It can be really complicated to judge the quality of research studies. You can get deep into concerns about how a survey question was worded, how the timing of the evaluation or repetition of testing affected the responses people gave, how appropriate the data management and statistical analysis methods used were, and other nuanced, difficult questions. These questions are important, and are often addressed in reviews of multiple studies, but they’re not necessarily the kinds of questions I ask the first time I read a study.
And even reviews of studies are looking for certain components in studies that don’t necessarily have to do with the quality of the research. The CDC’s review of sexual violence prevention was looking for programs that were rigorously evaluated and demonstrated effectiveness in reducing violent behavior. In the whole fields of sexual and intimate partner violence prevention, only three programs and a federal policy fit these criteria, and we don’t even know exactly which aspects of those programs reduced violent behavior. And of course, these three programs are not necessarily appropriate for all communities.
We have a lot to learn from studies that don’t fit the criteria of the CDC’s review, or of other reviews. For instance, we can learn about risk and protective factors that are important for certain communities, strategies that are associated with reducing risk factors of perpetration, or interesting approaches or underlying principles for prevention programming. To do that, we need to be able to recognize which studies are stronger and which are weaker – which we should trust more, and which we should take with a grain (or a handful) of salt. It’s good to be able to read a study and get a general feel for whether you trust its conclusions or not. That’s what I do when I look through research studies and decide what to write about and what to say on PreventConnect.

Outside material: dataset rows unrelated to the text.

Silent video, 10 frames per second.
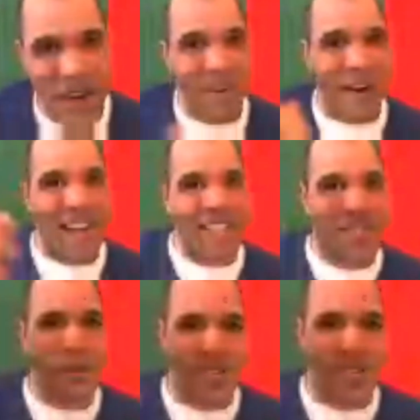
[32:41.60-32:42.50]
All right,
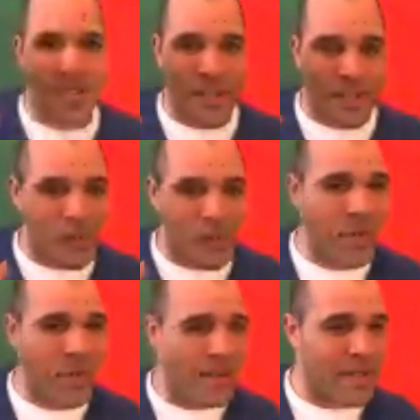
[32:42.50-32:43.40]
so you, you wouldn't
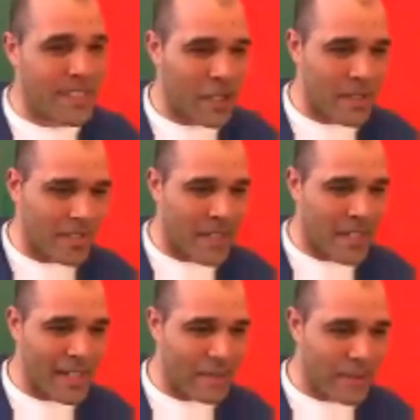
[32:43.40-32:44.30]
want to insult any
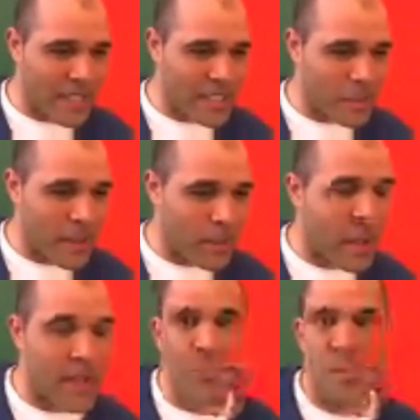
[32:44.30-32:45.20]
religious people or
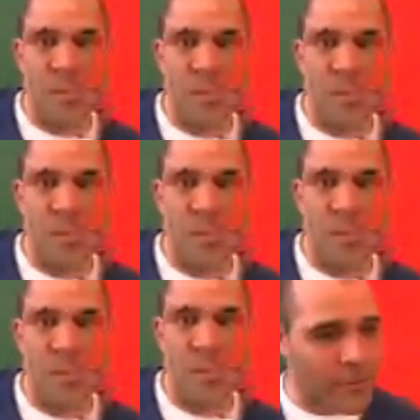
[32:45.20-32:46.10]
country music
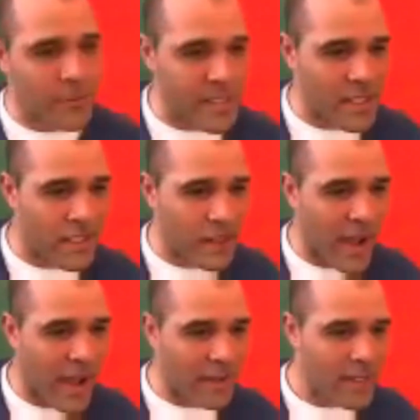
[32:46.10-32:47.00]
fans or fans of The
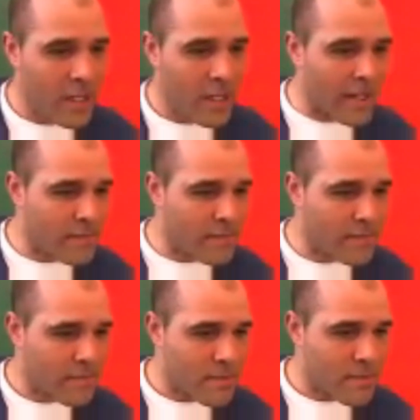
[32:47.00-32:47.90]
Path. All right,
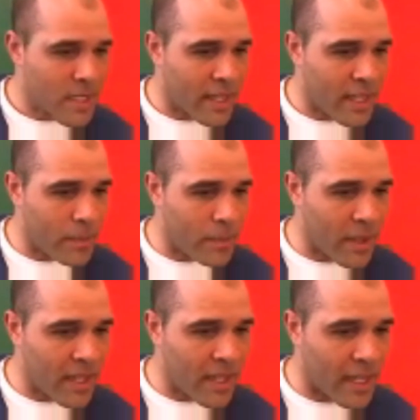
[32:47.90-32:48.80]
they
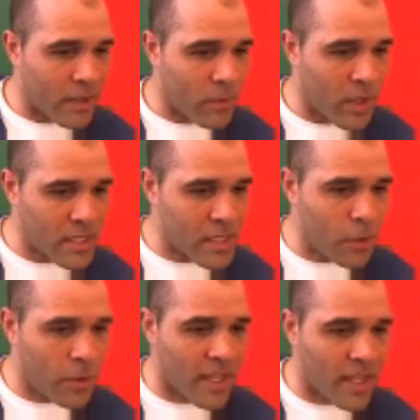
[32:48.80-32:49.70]
keep bugging. What does
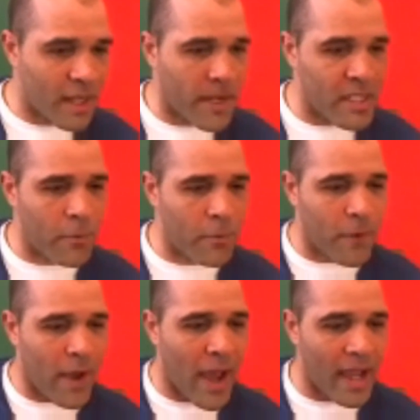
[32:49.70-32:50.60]
Luke think about
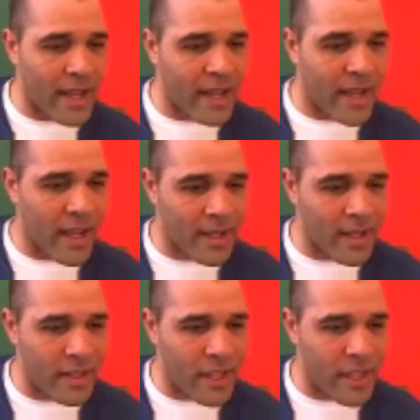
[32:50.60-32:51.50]
Double Fine
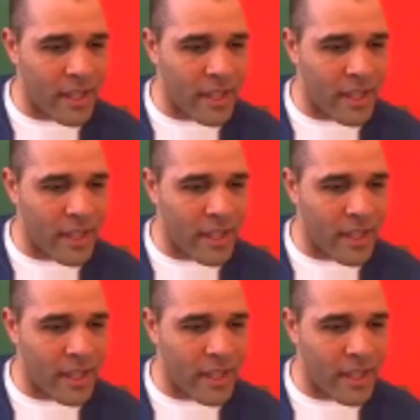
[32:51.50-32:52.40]
and how you
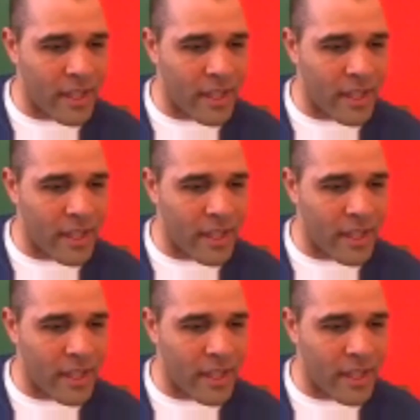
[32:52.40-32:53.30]
bring adventure games
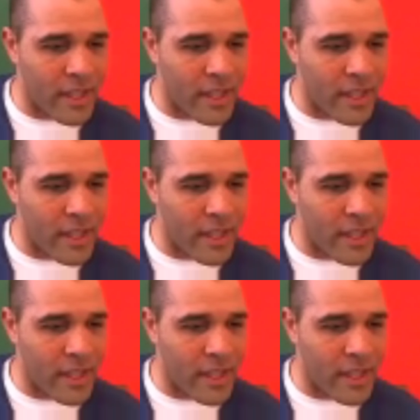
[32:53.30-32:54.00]
back with uh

I want to share what it is that I’m looking for when I read through a study. These are of the more important questions that I ask myself to decide how much I trust the study’s conclusions.
- How did they choose which people in the target population would be participants? Did they get an enrolment roster at a college and email a random selection of students? Or are they a professor who only did the program with their class? The first case is definitely better if there is a large enough sample and if the program participants are meant to be representative of the broader campus population. But the second case could be useful, too—maybe that professor could have done in-depth, qualitative interviews with those students that reveal a lot of nuance about their attitudes, barriers to performing the desired behaviors, what worked and what didn’t about a program, etc.—it’s just not likely to represent the whole student body.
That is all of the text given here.